À la vue de Kerjean, Judex se leva, superbe, imposant, plus énigmatique que jamais dans son dolman de velours noir… qui faisait ressortir l’élégance de sa stature, en même temps que l’étrange beauté de son visage.

– Kerjean…, attaqua-t-il, en dehors de mon frère et de moi… vous êtes le seul être vivant qui ait pénétré librement dans cette salle. Ainsi que mon frère a dû vous le dire, j’ai résolu de faire votre bonheur.

– Le bonheur…, croyez-vous que cela me soit encore possible? fit l’ancien bagnard.

– Je veux tout mettre en œuvre pour vous l’assurer…

– Qui vous dit que je l’aie mérité?

– J’en suis sûr, parce que vous avez souffert, parce que vous souffrez.

– Vous savez donc?

– Je sais que vous êtes une victime du banquier Favraux et cela me suffit.

– Vous le haïssez donc?

– Plus que vous ne pouvez le haïr vous-même.

Alors Kerjean s’écria en un rugissement de rage:

– Pourquoi ne puis-je plus me venger de lui? Pourquoi faut-il que la mort me l’ait volé?

– Favraux n’est pas mort! laissa échapper solennellement Judex.
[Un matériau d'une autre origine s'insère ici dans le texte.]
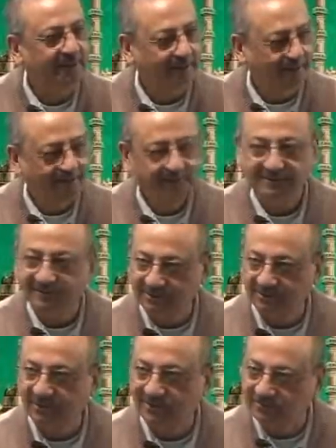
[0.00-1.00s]
Huh?
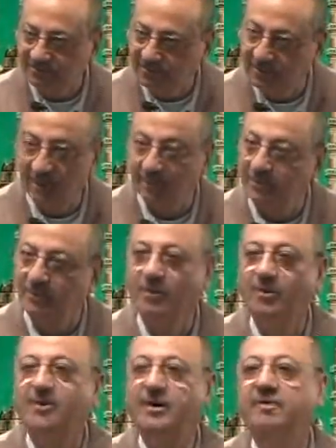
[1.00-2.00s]
This was
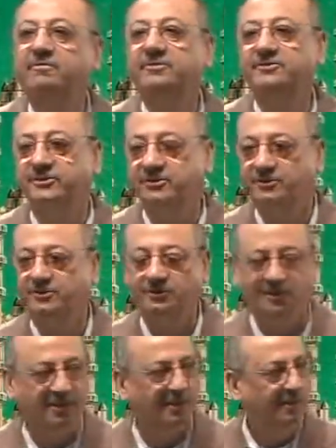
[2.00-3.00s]
pure emphasis.
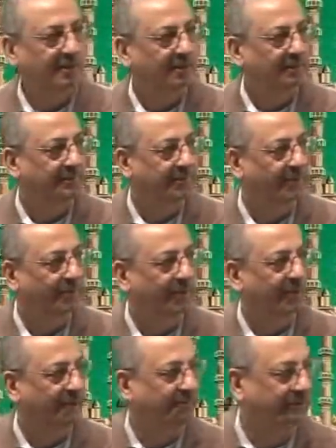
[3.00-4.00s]
Huh? Pure
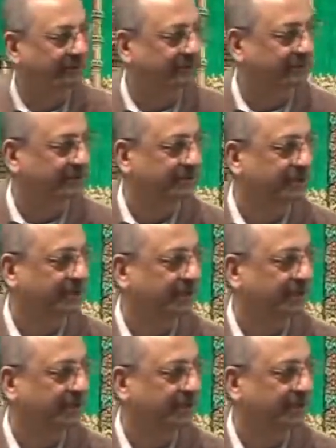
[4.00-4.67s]
emphasis.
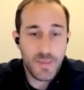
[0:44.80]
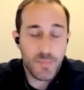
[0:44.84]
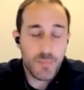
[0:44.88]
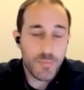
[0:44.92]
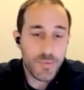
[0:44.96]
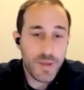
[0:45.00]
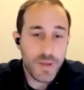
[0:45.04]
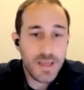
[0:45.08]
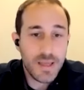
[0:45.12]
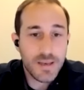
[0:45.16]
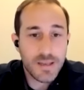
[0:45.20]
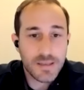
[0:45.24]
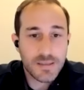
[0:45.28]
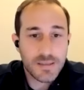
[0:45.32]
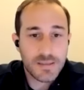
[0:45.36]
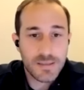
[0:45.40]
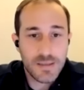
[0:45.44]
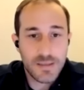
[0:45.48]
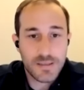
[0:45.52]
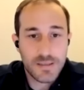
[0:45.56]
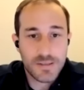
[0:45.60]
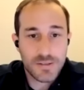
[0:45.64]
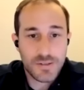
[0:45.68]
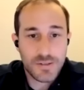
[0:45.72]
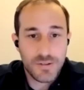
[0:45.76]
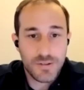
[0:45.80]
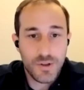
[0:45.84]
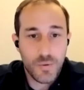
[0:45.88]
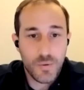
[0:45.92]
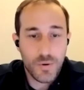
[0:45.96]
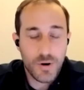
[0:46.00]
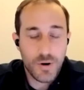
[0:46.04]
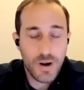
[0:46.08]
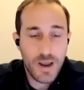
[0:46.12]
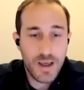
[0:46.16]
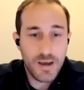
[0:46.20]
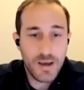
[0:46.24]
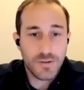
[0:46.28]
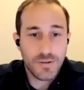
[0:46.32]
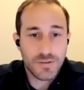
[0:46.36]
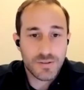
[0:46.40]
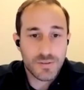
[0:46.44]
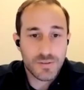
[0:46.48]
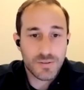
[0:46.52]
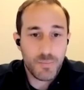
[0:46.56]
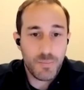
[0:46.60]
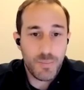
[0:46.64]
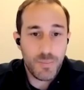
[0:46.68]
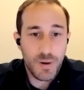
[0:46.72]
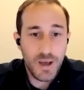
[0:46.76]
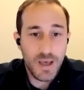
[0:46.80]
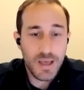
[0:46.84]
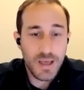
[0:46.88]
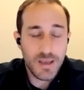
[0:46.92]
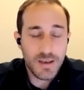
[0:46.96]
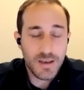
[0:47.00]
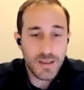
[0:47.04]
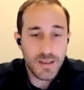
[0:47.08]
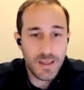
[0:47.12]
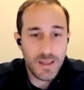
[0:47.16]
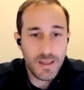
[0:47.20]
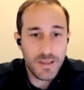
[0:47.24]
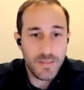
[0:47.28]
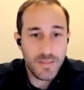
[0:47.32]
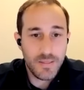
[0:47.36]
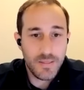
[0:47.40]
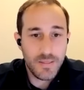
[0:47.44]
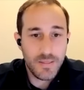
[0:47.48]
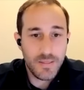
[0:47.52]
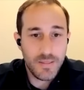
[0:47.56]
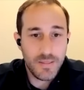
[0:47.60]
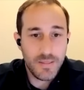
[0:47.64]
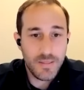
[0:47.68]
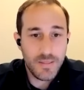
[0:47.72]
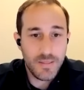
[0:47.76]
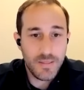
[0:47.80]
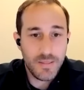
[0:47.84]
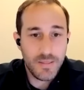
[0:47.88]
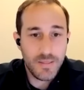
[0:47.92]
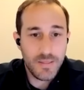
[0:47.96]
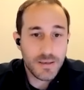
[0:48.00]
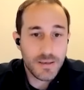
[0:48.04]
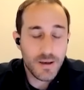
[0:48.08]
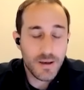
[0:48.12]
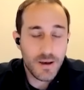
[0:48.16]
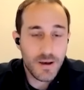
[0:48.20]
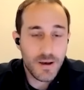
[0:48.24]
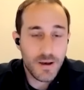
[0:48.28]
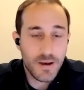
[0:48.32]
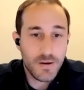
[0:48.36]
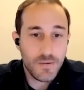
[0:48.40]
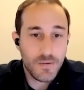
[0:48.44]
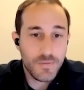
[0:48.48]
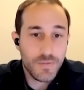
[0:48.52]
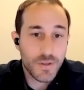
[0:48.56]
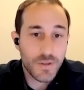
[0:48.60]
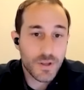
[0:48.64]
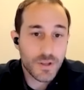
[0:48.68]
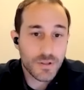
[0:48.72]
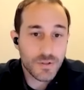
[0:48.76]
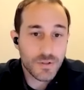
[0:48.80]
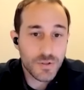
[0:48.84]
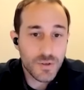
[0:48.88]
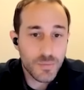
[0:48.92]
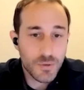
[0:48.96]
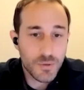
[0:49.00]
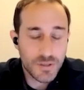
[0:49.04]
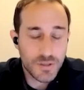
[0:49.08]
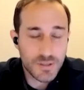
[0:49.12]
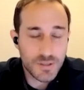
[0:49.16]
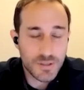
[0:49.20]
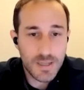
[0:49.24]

brand exists nowhere else but in the mind of the consumers.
– Favraux n’est pas mort? répétait Kerjean avec un accent de doute. Pourtant, monsieur, j’ai lu dans un journal qu’il avait succombé subitement au milieu d’un grand dîner.

– Et moi je vous dis que Favraux est vivant!… fit Judex d’une voix éclatante…

Et, saisissant Kerjean par le bras, il l’amena jusqu’au miroir métallique qui donnait dans la cellule du banquier, et que Roger fit lentement manœuvrer.

À la vue de son ennemi, gisant, en costume de prisonnier sur les dalles d’une cellule et prostré dans le désespoir d’une morne épouvante, le vieux Kerjean s’écria, les poings crispés, le sang aux tempes, saisi à la fois d’une joie et d’une fureur indicibles:

– C’est lui! je le reconnais… C’est bien lui!… le bandit!… le monstre!… Il est vivant… vivant… vivant!

Tandis que Roger remettait le miroir en place, Kerjean se tourna vers Judex, qui, superbe de dignité imposante et de calme vengeur… les bras croisés… attendait.

Et le vieux meunier des Sablons, dominé lui aussi par la majesté émanant du mystérieux personnage qui le considérait avec une expression d’indicible bonté, s’écria:

– Qui donc êtes-vous?…

Judex répondit:

– Ce que vous allez être vous-même, Kerjean… Je suis un justicier!